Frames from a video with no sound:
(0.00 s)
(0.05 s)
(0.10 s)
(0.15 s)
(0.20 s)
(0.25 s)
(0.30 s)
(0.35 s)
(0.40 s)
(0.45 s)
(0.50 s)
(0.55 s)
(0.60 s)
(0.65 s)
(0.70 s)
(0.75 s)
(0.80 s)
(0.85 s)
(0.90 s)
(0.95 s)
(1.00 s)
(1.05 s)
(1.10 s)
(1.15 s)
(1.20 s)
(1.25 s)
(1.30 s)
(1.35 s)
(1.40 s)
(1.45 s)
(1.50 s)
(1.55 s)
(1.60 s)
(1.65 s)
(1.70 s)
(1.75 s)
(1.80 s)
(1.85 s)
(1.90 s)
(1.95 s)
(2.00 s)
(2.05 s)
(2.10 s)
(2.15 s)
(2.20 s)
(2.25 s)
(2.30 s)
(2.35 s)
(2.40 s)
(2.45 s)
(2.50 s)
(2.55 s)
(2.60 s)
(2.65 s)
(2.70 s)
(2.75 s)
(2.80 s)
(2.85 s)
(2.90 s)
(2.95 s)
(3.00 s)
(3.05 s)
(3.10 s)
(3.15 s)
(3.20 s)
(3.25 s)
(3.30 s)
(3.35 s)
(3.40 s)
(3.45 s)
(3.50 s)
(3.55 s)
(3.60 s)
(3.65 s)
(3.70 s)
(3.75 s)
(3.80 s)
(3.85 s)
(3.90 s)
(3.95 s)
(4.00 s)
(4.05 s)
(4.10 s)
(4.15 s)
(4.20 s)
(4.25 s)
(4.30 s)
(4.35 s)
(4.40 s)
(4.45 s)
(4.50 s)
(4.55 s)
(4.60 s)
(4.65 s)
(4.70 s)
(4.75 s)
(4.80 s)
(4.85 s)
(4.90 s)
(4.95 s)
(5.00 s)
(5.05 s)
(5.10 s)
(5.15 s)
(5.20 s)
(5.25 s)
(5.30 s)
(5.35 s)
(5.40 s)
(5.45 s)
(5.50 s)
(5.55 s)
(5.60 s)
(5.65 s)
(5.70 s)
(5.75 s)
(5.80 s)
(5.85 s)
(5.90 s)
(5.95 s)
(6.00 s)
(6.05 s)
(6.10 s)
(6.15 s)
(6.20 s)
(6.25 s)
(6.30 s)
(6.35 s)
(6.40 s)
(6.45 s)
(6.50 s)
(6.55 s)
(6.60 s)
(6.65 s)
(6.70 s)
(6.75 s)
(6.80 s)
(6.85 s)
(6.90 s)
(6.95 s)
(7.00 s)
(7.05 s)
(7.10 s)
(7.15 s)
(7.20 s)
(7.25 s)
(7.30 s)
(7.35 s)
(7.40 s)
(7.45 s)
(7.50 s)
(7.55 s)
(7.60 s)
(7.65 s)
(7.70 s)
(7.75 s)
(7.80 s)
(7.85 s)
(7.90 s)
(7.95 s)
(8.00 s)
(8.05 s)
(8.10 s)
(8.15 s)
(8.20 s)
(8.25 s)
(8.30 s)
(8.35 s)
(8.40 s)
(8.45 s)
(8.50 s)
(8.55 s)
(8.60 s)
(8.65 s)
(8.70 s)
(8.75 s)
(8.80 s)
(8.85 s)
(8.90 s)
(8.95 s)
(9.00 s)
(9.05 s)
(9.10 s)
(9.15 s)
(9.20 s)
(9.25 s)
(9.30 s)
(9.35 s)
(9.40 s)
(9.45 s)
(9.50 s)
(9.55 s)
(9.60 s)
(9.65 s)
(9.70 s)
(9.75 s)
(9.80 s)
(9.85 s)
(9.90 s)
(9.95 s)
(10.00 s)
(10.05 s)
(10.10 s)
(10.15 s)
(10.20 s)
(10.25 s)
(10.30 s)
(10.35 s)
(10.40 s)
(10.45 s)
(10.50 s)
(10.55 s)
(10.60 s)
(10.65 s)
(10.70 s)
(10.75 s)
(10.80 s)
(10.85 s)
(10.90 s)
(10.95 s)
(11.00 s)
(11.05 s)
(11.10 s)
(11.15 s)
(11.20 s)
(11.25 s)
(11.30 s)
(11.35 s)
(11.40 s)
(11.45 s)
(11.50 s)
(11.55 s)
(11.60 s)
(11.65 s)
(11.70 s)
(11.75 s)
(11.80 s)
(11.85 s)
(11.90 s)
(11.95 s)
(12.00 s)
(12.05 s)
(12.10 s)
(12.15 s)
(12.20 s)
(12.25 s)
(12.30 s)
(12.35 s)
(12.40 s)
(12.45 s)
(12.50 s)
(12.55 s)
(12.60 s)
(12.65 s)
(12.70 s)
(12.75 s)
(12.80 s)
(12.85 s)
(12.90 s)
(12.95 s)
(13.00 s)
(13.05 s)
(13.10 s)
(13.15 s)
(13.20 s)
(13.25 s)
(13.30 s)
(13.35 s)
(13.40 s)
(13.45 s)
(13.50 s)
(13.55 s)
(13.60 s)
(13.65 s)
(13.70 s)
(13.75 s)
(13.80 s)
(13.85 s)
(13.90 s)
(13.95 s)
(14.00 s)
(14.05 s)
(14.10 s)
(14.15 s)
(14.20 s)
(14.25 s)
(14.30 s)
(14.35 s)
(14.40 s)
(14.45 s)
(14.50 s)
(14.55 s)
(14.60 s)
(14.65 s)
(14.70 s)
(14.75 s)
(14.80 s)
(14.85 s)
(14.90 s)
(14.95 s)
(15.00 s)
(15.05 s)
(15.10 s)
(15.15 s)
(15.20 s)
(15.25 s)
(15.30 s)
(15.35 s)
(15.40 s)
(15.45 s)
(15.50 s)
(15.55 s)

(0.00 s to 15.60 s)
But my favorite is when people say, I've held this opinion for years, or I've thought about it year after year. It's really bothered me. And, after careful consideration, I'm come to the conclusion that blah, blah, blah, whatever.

# # # #

→ TASK GOAL:
Transcribe each entry exactly as it appears.

→ OUTPUT:
Frames from a video with no sound:
(0.00 s)
(0.05 s)
(0.10 s)
(0.15 s)
(0.20 s)
(0.25 s)
(0.30 s)
(0.35 s)
(0.40 s)
(0.45 s)
(0.50 s)
(0.55 s)
(0.60 s)
(0.65 s)
(0.70 s)
(0.75 s)
(0.80 s)
(0.85 s)
(0.90 s)
(0.95 s)
(1.00 s)
(1.05 s)
(1.10 s)
(1.15 s)
(1.20 s)
(1.25 s)
(1.30 s)
(1.35 s)
(1.40 s)
(1.45 s)
(1.50 s)
(1.55 s)
(1.60 s)
(1.65 s)
(1.70 s)
(1.75 s)
(1.80 s)
(1.85 s)
(1.90 s)
(1.95 s)
(2.00 s)
(2.05 s)
(2.10 s)
(2.15 s)
(2.20 s)
(2.25 s)
(2.30 s)
(2.35 s)
(2.40 s)
(2.45 s)
(2.50 s)
(2.55 s)
(2.60 s)
(2.65 s)
(2.70 s)
(2.75 s)
(2.80 s)
(2.85 s)
(2.90 s)
(2.95 s)
(3.00 s)
(3.05 s)
(3.10 s)
(3.15 s)
(3.20 s)
(3.25 s)
(3.30 s)
(3.35 s)
(3.40 s)
(3.45 s)
(3.50 s)
(3.55 s)
(3.60 s)
(3.65 s)
(3.70 s)
(3.75 s)
(3.80 s)
(3.85 s)
(3.90 s)
(3.95 s)
(4.00 s)
(4.05 s)
(4.10 s)
(4.15 s)
(4.20 s)
(4.25 s)
(4.30 s)
(4.35 s)
(4.40 s)
(4.45 s)
(4.50 s)
(4.55 s)
(4.60 s)
(4.65 s)
(4.70 s)
(4.75 s)
(4.80 s)
(4.85 s)
(4.90 s)
(4.95 s)
(5.00 s)
(5.05 s)
(5.10 s)
(5.15 s)
(5.20 s)
(5.25 s)
(5.30 s)
(5.35 s)
(5.40 s)
(5.45 s)
(5.50 s)
(5.55 s)
(5.60 s)
(5.65 s)
(5.70 s)
(5.75 s)
(5.80 s)
(5.85 s)
(5.90 s)
(5.95 s)
(6.00 s)
(6.05 s)
(6.10 s)
(6.15 s)
(6.20 s)
(6.25 s)
(6.30 s)
(6.35 s)
(6.40 s)
(6.45 s)
(6.50 s)
(6.55 s)
(6.60 s)
(6.65 s)
(6.70 s)
(6.75 s)
(6.80 s)
(6.85 s)
(6.90 s)
(6.95 s)
(7.00 s)
(7.05 s)
(7.10 s)
(7.15 s)
(7.20 s)
(7.25 s)
(7.30 s)
(7.35 s)
(7.40 s)
(7.45 s)
(7.50 s)
(7.55 s)
(7.60 s)
(7.65 s)
(7.70 s)
(7.75 s)
(7.80 s)
(7.85 s)
(7.90 s)
(7.95 s)
(8.00 s)
(8.05 s)
(8.10 s)
(8.15 s)
(8.20 s)
(8.25 s)
(8.30 s)
(8.35 s)
(8.40 s)
(8.45 s)
(8.50 s)
(8.55 s)
(8.60 s)
(8.65 s)
(8.70 s)
(8.75 s)
(8.80 s)
(8.85 s)
(8.90 s)
(8.95 s)
(9.00 s)
(9.05 s)
(9.10 s)
(9.15 s)
(9.20 s)
(9.25 s)
(9.30 s)
(9.35 s)
(9.40 s)
(9.45 s)
(9.50 s)
(9.55 s)
(9.60 s)
(9.65 s)
(9.70 s)
(9.75 s)
(9.80 s)
(9.85 s)
(9.90 s)
(9.95 s)
(10.00 s)
(10.05 s)
(10.10 s)
(10.15 s)
(10.20 s)
(10.25 s)
(10.30 s)
(10.35 s)
(10.40 s)
(10.45 s)
(10.50 s)
(10.55 s)
(10.60 s)
(10.65 s)
(10.70 s)
(10.75 s)
(10.80 s)
(10.85 s)
(10.90 s)
(10.95 s)
(11.00 s)
(11.05 s)
(11.10 s)
(11.15 s)
(11.20 s)
(11.25 s)
(11.30 s)
(11.35 s)
(11.40 s)
(11.45 s)
(11.50 s)
(11.55 s)
(11.60 s)
(11.65 s)
(11.70 s)
(11.75 s)
(11.80 s)
(11.85 s)
(11.90 s)
(11.95 s)
(12.00 s)
(12.05 s)
(12.10 s)
(12.15 s)
(12.20 s)
(12.25 s)
(12.30 s)
(12.35 s)
(12.40 s)
(12.45 s)
(12.50 s)
(12.55 s)
(12.60 s)
(12.65 s)
(12.70 s)
(12.75 s)
(12.80 s)
(12.85 s)
(12.90 s)
(12.95 s)
(13.00 s)
(13.05 s)
(13.10 s)
(13.15 s)
(13.20 s)
(13.25 s)
(13.30 s)
(13.35 s)
(13.40 s)
(13.45 s)
(13.50 s)
(13.55 s)
(13.60 s)
(13.65 s)
(13.70 s)
(13.75 s)
(13.80 s)
(13.85 s)
(13.90 s)
(13.95 s)
(14.00 s)
(14.05 s)
(14.10 s)
(14.15 s)
(14.20 s)
(14.25 s)
(14.30 s)
(14.35 s)
(14.40 s)
(14.45 s)
(14.50 s)
(14.55 s)
(14.60 s)
(14.65 s)
(14.70 s)
(14.75 s)
(14.80 s)
(14.85 s)
(14.90 s)
(14.95 s)
(15.00 s)
(15.05 s)
(15.10 s)
(15.15 s)
(15.20 s)
(15.25 s)
(15.30 s)
(15.35 s)
(15.40 s)
(15.45 s)
(15.50 s)
(15.55 s)

(0.00 s to 15.60 s)
But my favorite is when people say, I've held this opinion for years, or I've thought about it year after year. It's really bothered me. And, after careful consideration, I'm come to the conclusion that blah, blah, blah, whatever.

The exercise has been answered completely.